Enable the Finch experiment, starting with 50% of dev users.
Regularly check metrics and follow up on alerts.
After at least 2 weeks of stable experimentation, advance the experiment to 50% of beta users.
After at least 2 weeks of stable experimentation, advance the experiment to 1% of stable users.
After at least 2 weeks of stable experimentation, advance the experiment to 10% of stable users.
After at least 4 weeks of stable experimentation, advance the experiment to 50% of stable users (in case WebView is not part of the trial, one can jump straight to shipping from here, but it's recommended to include WebView into each trial).
After at least 2 weeks of stable experimentation, you can consider shipping.

The longer experimentation time at 10% of stable users is to accommodate for manually detected bugs and reporting which tend to have a longer lead time than signals gathered from metrics and automated testing. At 10% the impact of the experiment is still limited while providing good visibility for partners to identify issues.

Shipping #

When is a WebAssembly feature ready to be shipped? #

The V8 Launch process is satisfied.
The implementation is covered by a fuzzer (if applicable).
The feature has been staged and opened to the VRP for several weeks to get fuzzer coverage and feedback.
The feature proposal is stage 4 (if applicable).
All spec tests pass.
The Chromium DevTools checklist for new WebAssembly features is satisfied.

How to ship a WebAssembly feature #

Prerequisites #

Request all required reviews for shipping on the Chrome Feature entry.
Send Intent to Ship to Blink API Owners and get three LGTMs.

Ship Wasm feature flags #

In src/wasm/wasm-feature-flags.h, move the feature flag from the FOREACH_WASM_STAGING_FEATURE_FLAG macro list to the FOREACH_WASM_SHIPPED_FEATURE_FLAG macro list.
Additionally, enable the feature by default by changing the third parameter in FOREACH_WASM_SHIPPED_FEATURE_FLAG to true.

Ship other feature flags #

In src/flags/flag-definitions.h, remove any implication from future and wasm-staging.
Set the default value of the feature in src/flags/flag-definitions.h to true.

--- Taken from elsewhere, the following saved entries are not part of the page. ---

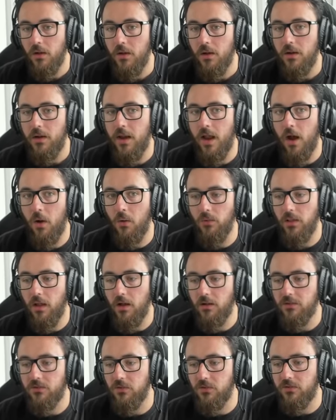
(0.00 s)
Now,
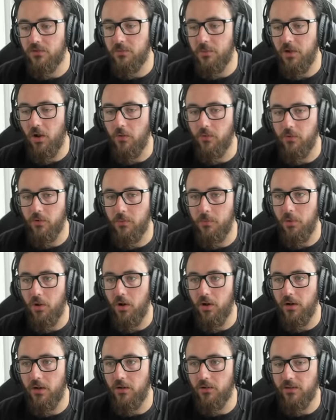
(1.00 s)
Lux looks to be hovering
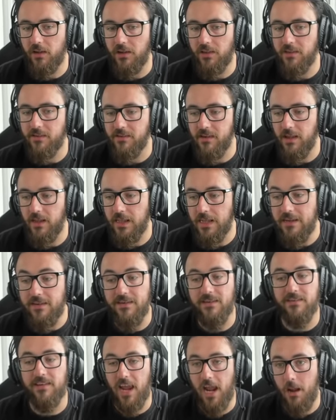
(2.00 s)
bot. Looks like there's
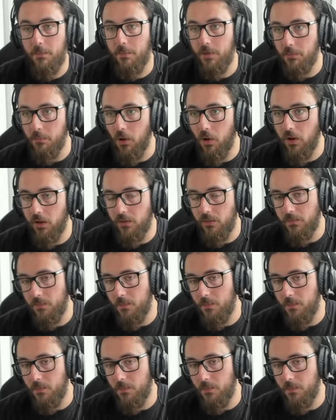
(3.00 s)
Elise is camping bot.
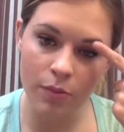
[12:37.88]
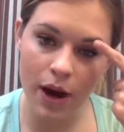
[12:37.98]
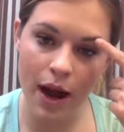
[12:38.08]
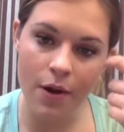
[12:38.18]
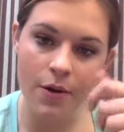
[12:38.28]

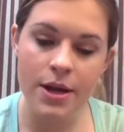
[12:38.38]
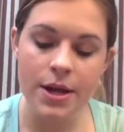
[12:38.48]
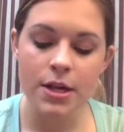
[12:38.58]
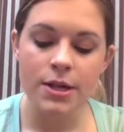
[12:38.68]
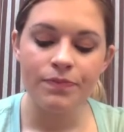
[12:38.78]
Today
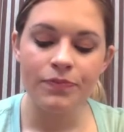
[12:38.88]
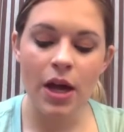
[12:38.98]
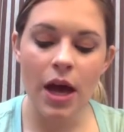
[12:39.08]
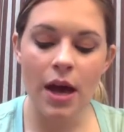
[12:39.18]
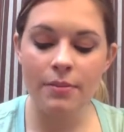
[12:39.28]
I'm going to
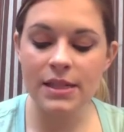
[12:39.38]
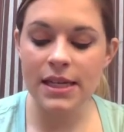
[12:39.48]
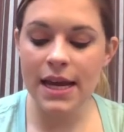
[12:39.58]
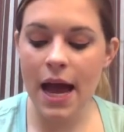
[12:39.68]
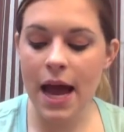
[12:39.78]
be
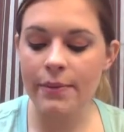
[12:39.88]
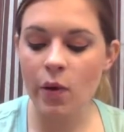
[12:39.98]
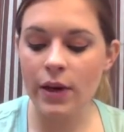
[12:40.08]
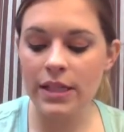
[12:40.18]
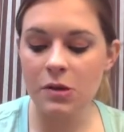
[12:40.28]
using
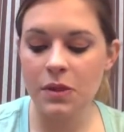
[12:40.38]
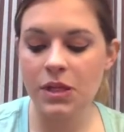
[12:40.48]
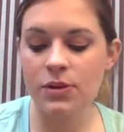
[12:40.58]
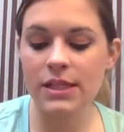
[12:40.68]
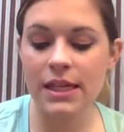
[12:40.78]
actually just
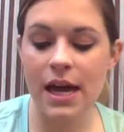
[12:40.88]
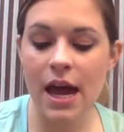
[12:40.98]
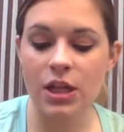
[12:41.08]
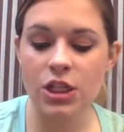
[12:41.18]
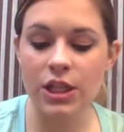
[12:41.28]
a red
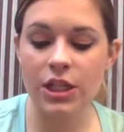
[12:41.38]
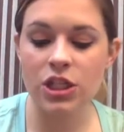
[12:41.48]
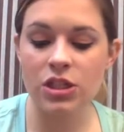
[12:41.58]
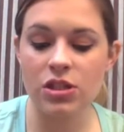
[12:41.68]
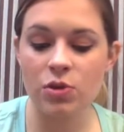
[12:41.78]
lip
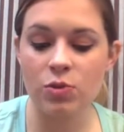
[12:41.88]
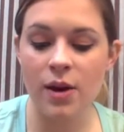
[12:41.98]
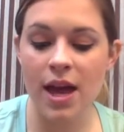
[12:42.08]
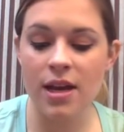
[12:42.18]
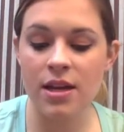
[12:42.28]

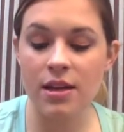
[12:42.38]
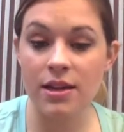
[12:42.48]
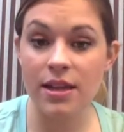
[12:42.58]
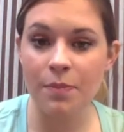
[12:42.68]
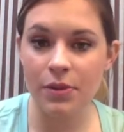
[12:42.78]
liner
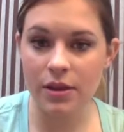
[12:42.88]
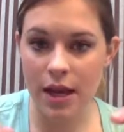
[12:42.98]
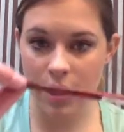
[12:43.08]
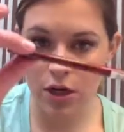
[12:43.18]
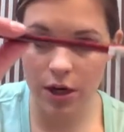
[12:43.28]
in
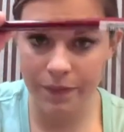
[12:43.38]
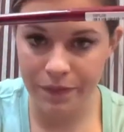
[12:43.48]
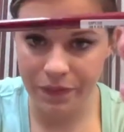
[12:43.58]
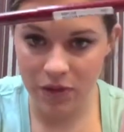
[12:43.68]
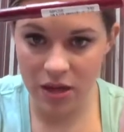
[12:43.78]
my brow,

After enabling the feature #

Ensure to add a blink CQ bot on the CL to check for blink web test failures caused by enabling the feature (add this line to the footer of the CL description: Cq-Include-Trybots: luci.v8.try:v8_linux_blink_rel).
If the feature has been tried in a Finch experiment, you can soft-launch the feature via Finch by setting its experiment to 100% of users. This allows faster shipping and can be rolled back easily.
Set a reminder to remove the feature flag, the Finch configuration and outdated code after two milestones.

Disabling an already shipped feature #

If there are any issues during early stages, a reverse Finch trial can disable the feature if the flag has not been removed yet and the Finch config is still there. After a prolonged time, this might not be a viable option anymore even if the feature flag is still active, because the alternative code path is no longer tested.